Commissioner: EU Accepts the UK Is Leaving and Not Coming Back

Lawyers argue a £625,000 ($889,300, 714,150 euros) donation by Vote Leave to the smaller pro-Brexit group BeLeave was made by the lead campaign group to mask a payment to Canadian data firm AIQ
AFP

The European Union (EU) accepts the UK is leaving the bloc and will not change its mind, a leading European commissioner has revealed.

Phil Hogan, Ireland’s EU commissioner in Brussels, also threatened that the UK will be a diminished power once it regains its sovereignty after Brexit, in comments made this Monday at a Dublin City University Brexit Institute seminar in Brussels.

He acknowledged the UK has “decided to leave the EU, and the UK will revert to third-country status in about 355 days from now… [and] its flag will be hauled down from before the EU’s institutions.”

Continuing: “Given the UK’s preference for the long game, we should not expect any rush to clarity on its part. One result is that we can expect the uncertainties that characterise the UK’s position to continue.

“This will make it useful for the EU to keep remind itself of the one thing that is completely certain – the UK is not going to change is mind on EU membership,” Mr. Hogan said.

He added that the UK is unlikely to change its mind “not for many years, if ever”.

The comments will be a blow to Labour figures such as Tony Blair and Lord Adonis, who continue to call for Brexit to be blocked, and the Brexit shadow secretary, Keir Starmer, who is still demanding a second vote.

Mr. Hogan implied that UK business and living standards will be hit by Brexit, despite almost all of the disastrous predictions of opponents of Brexit made so far not coming true.

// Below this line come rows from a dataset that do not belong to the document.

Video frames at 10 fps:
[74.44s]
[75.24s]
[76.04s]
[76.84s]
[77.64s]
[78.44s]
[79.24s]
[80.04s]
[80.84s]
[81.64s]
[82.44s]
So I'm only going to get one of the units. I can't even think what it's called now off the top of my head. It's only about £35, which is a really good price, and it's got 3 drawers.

“One thing we have already learned from Brexit is that the UK does not have a better idea. It does not have a replacement for the union as a way to improve the life quality of its citizens, its businesses and its standing in the world,” said Mr. Hogan.

Adding: “Stepping into global Britain is stepping into a difficult world. And there will be a huge gap between hope and experience. One hopes that [Theresa] May’s confidence is not misplaced.”

The comments come as yet another poll is reported showing that the British public would once again vote to leave the EU.

The YouGov poll, conducted at the end of March, shows that 52 per cent of people still believe the UK should leave the bloc. Just 13 per cent said the government should abandon Brexit altogether.